A homenagem aconteceu a pedido do senador Eduardo Girão (Podemos-CE), que presidiu a sessão especial. Ele resssaltou a importância da educação baseada em valores sólidos e inspirada nos exemplos de grandes pensadores, com destaque para os filósofos gregos. Para Girão, a Nova Acrópole aponta um caminho em um momento de “provação” da história mundial.
— Que essas vidas exemplares na coerência entre o pensar, o falar e o agir possam sempre nos inspirar, para que, mesmo reconhecendo nossas inúmeras imperfeições e limitações humanas, tenhamos força para realizar as necessárias transformações interiores em benefício do mundo à nossa volta — declarou o senador.
O diretor nacional da Divisão Norte da Nova Acrópole Brasil, Luís Carlos Marques Fonseca, destacou que o método de desenvolvimento humano da entidade se baseia no cultivo da bondade em primeiro lugar.
— O ditado popular diz: “O inferno está cheio de pessoas bem-intencionadas”. Não basta a boa intenção. Precisamos saber o que é a bondade e a justiça; temos de ter um norte. Essa é a essência da filosofia — afirmou Fonseca.
Segundo Luzia Helena Echenique, diretora da Seção Sul da Nova Acrópole, todo ser humano pode se aperfeiçoar. Ela salientou a importância da filosofia como meio de construção do ser humano, e diferenciou a educação filosófica — promovida pela Nova Acrópole — da educação meramente informativa.
— A filosofia nos ensina uma arte muito especial: a arte de viver. Ela nos ensina, nos impulsiona, a buscar o sentido da vida, a entender que a vida é uma busca de aperfeiçoamento — explicou Echenique.

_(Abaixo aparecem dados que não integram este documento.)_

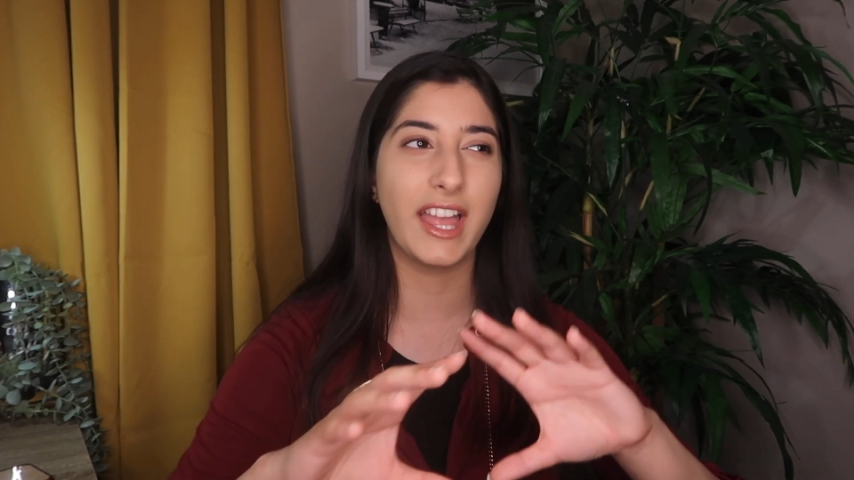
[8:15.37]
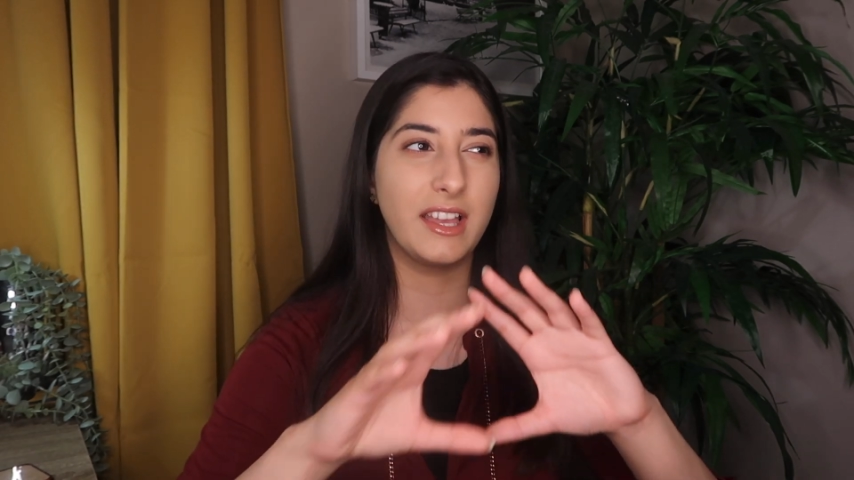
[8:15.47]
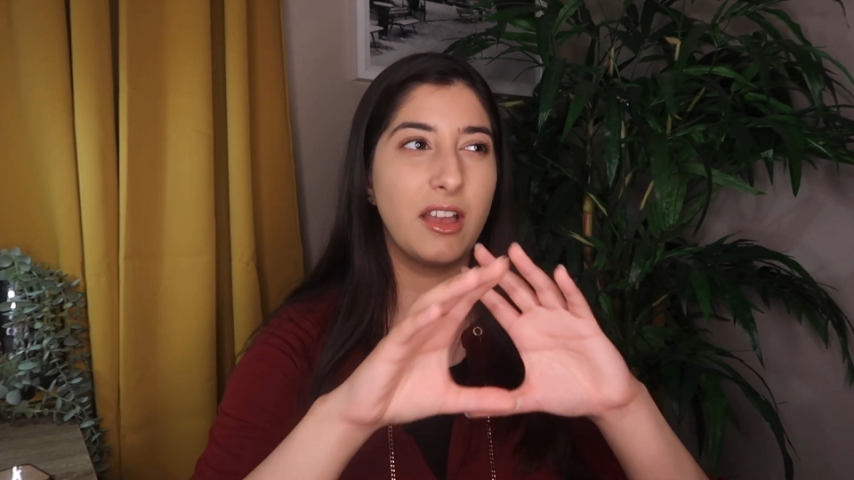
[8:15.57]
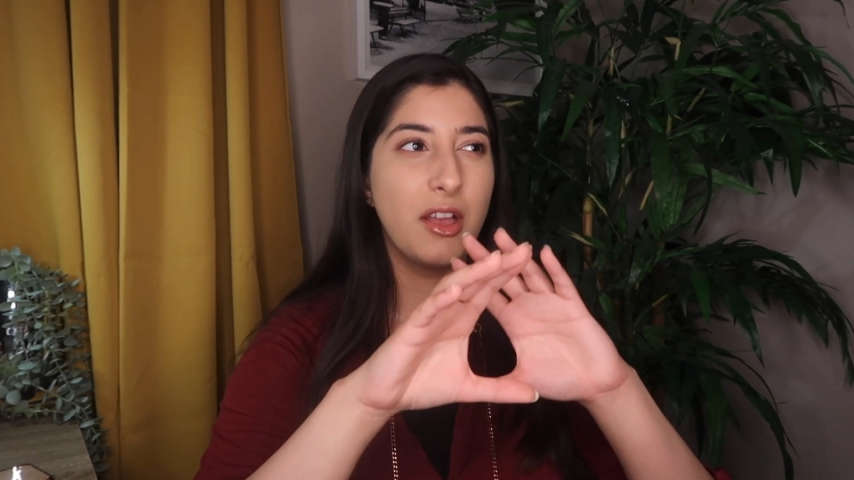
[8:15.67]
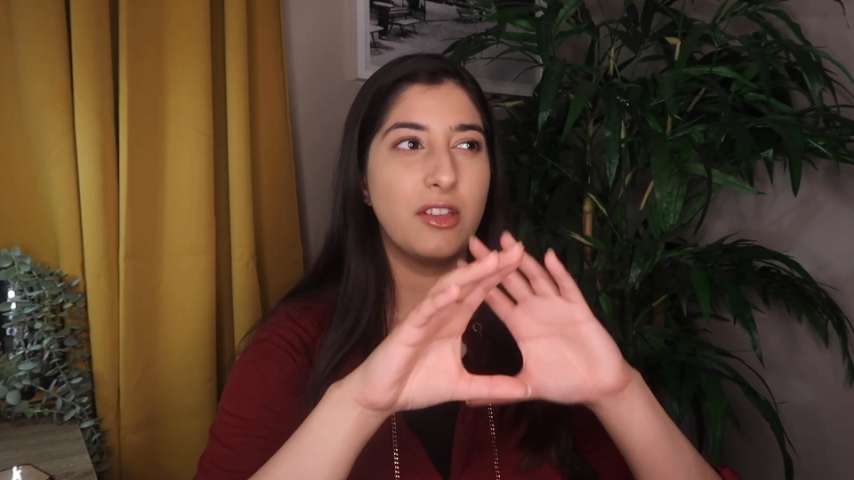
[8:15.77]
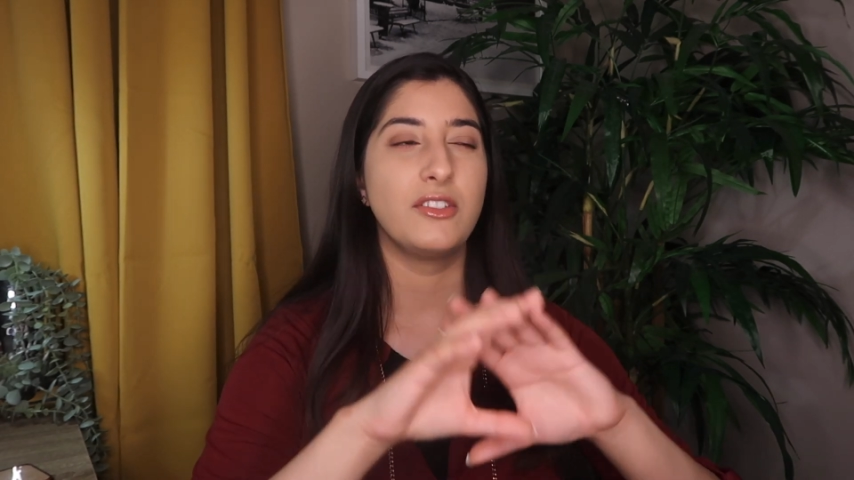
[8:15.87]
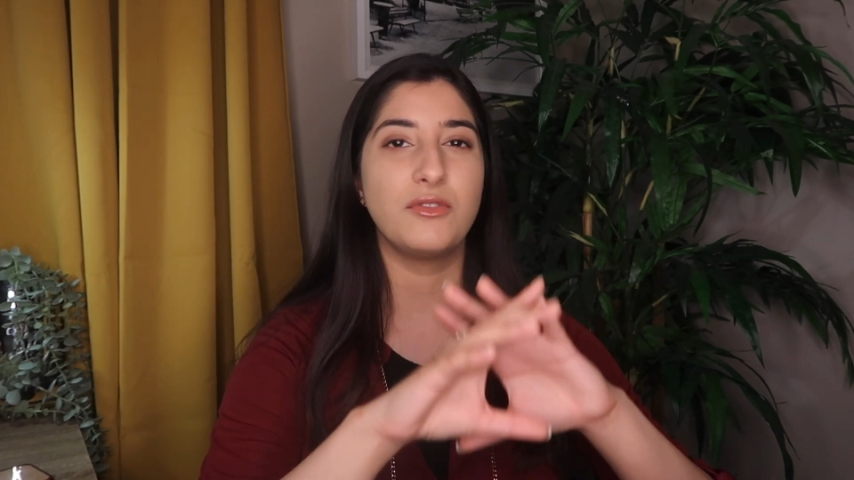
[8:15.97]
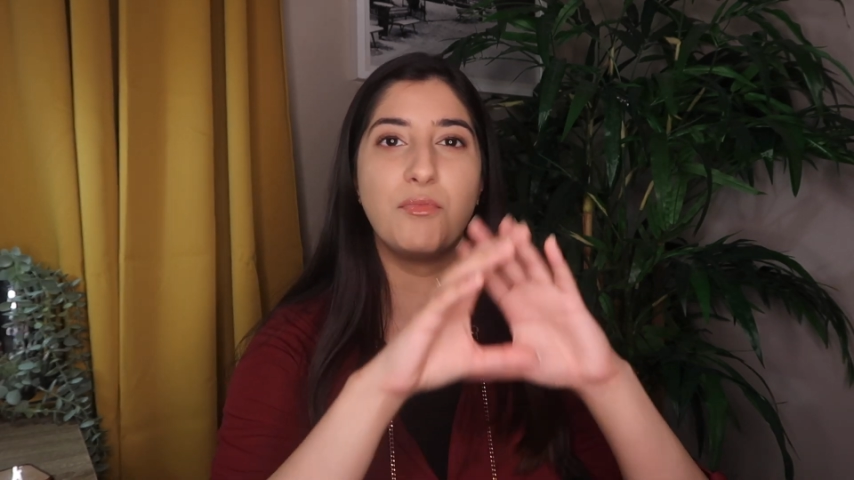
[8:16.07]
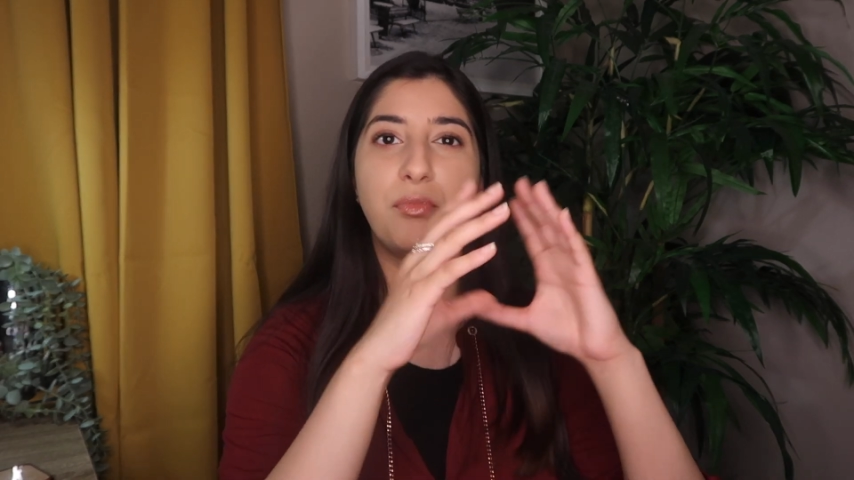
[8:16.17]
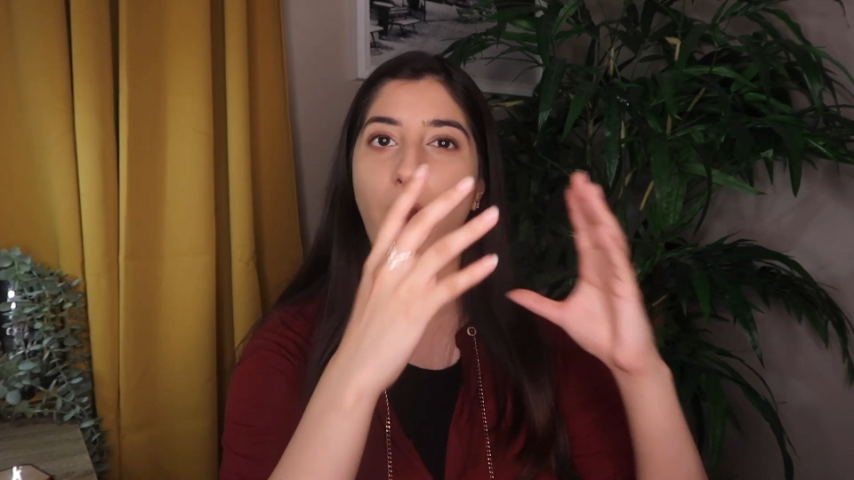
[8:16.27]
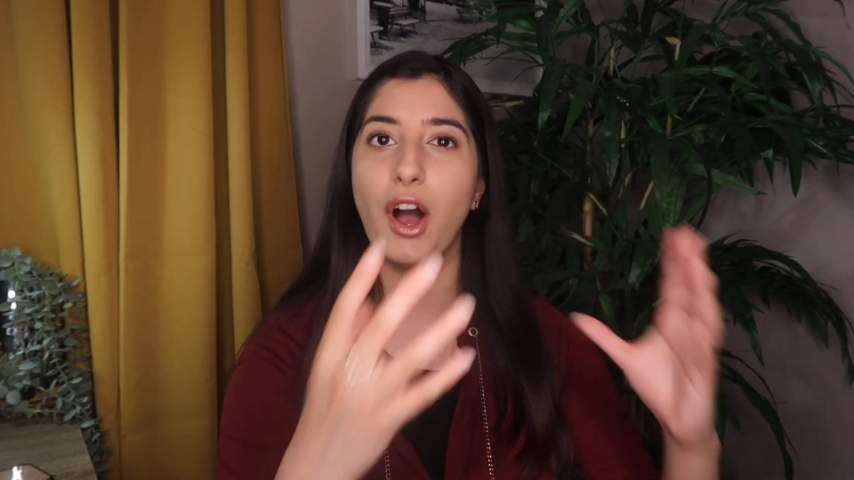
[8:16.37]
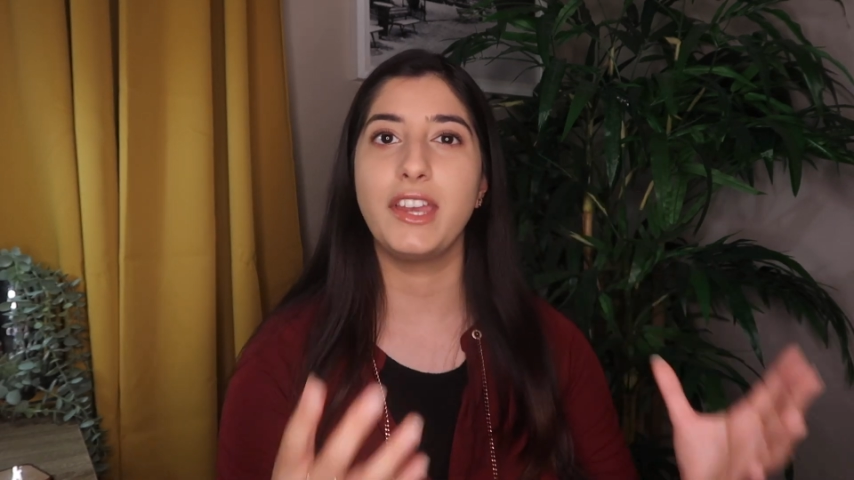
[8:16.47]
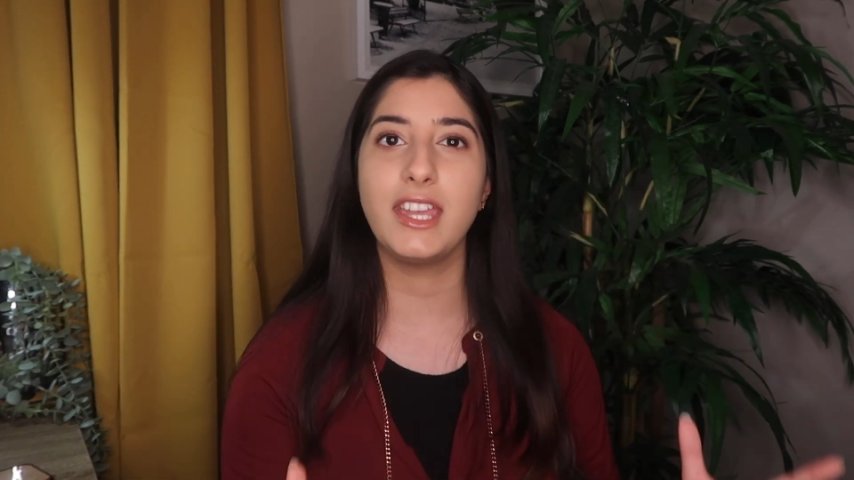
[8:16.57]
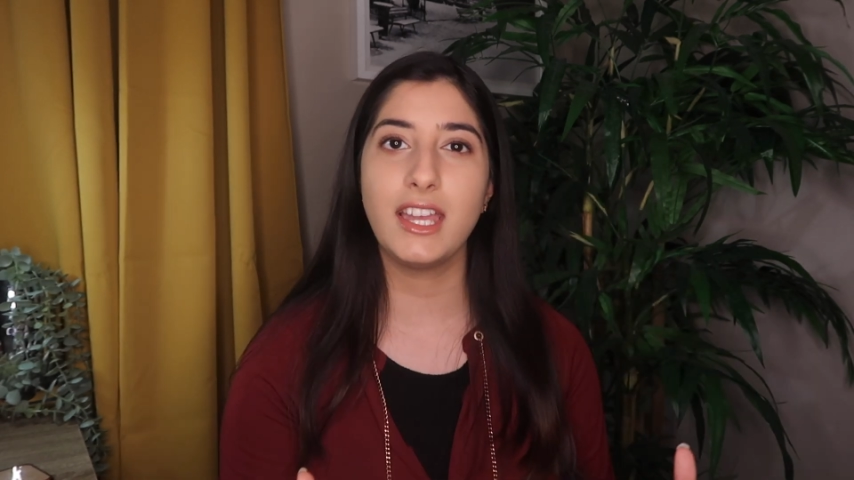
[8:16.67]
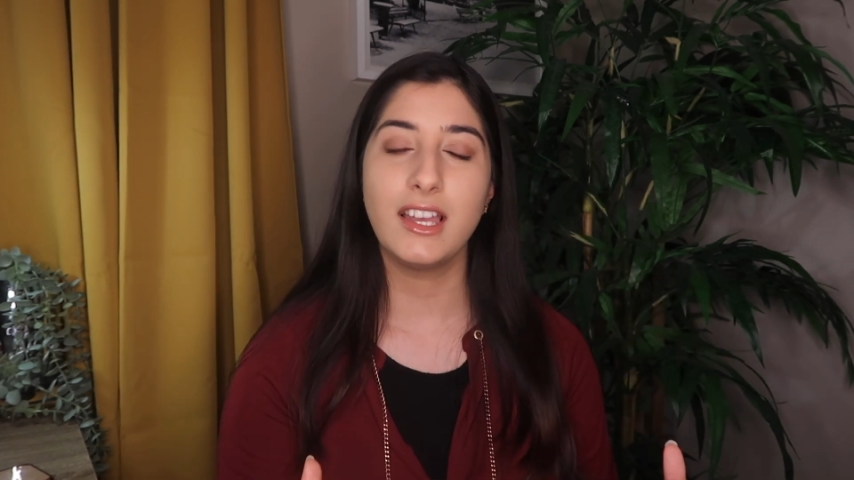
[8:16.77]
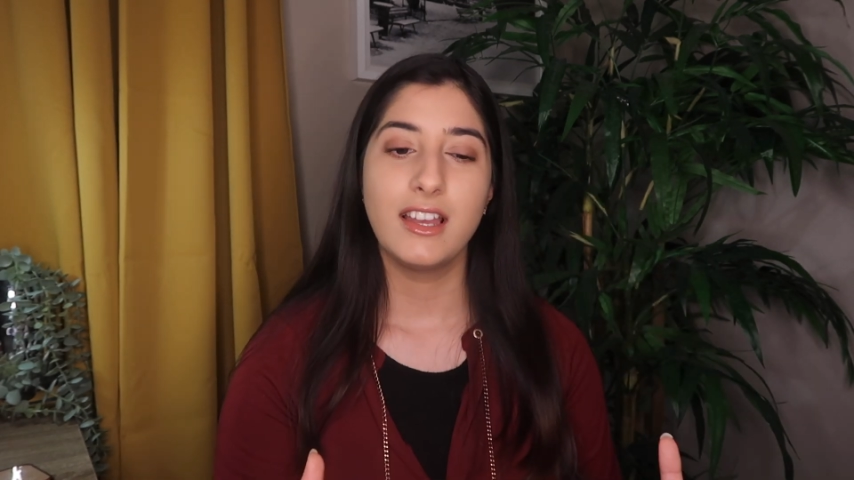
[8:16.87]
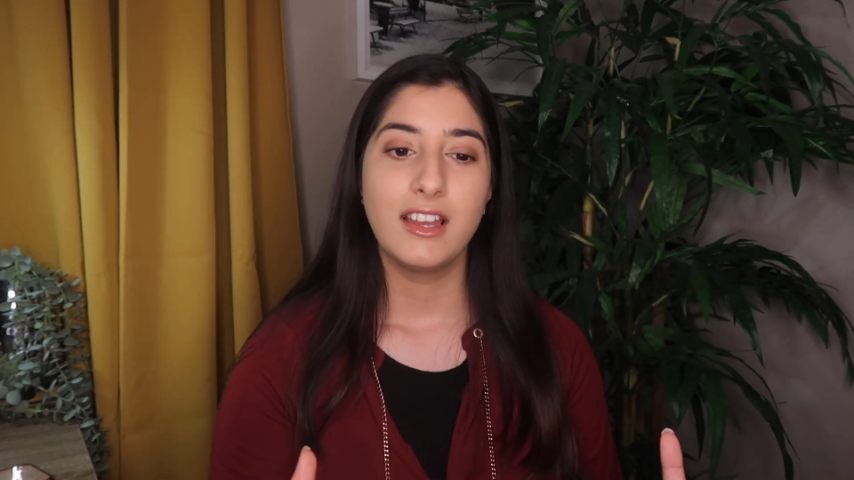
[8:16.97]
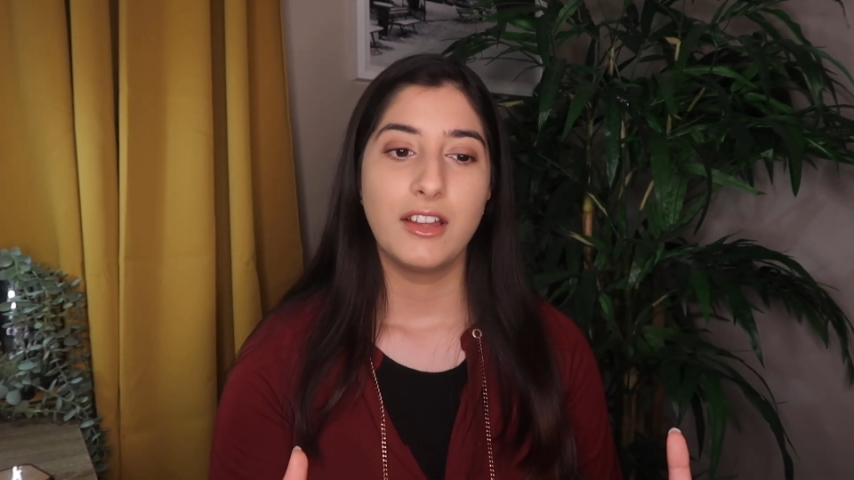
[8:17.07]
like body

Lucia Helena Galvão Maya, professora de filosofia da Nova Acrópole, ressaltou que as iniciativas da entidade na internet têm sido exitosas. Ela atribuiu isso à perseverança e à constância da instituição, “sem seguir modas”. Por sua vez, Luciano Mendes Bezerra, professor da Universidade de Brasília (UnB), relatou sua experiência como aluno da Nova Acrópole — que oferece uma formação que, segundo ele, preenche as lacunas do conhecimento técnico-científico.
Também se pronunciaram sobre os projetos da Nova Acrópole, entre outros, Luiza de Marilac Fernandes Koshino, que coordena o Projeto Criança para o Bem; Kátia Correa Lazera, representante do Instituto Paraense de Educação e Arte (Ipearte); Roberto Pértile, secretário nacional de voluntariado da Nova Acrópole; e Ricardo Vela de Britto Pereira, coordenador nacional da Escola do Esporte com Coração.
Ao assumir a condução da parte final da sessão especial, o senador Styvenson Valentim (Podemos-RN) elogiou o trabalho da Nova Acrópole, especialmente diante de grandes problemas sociais, e declarou que o voluntarismo precisa que ser estimulado no país.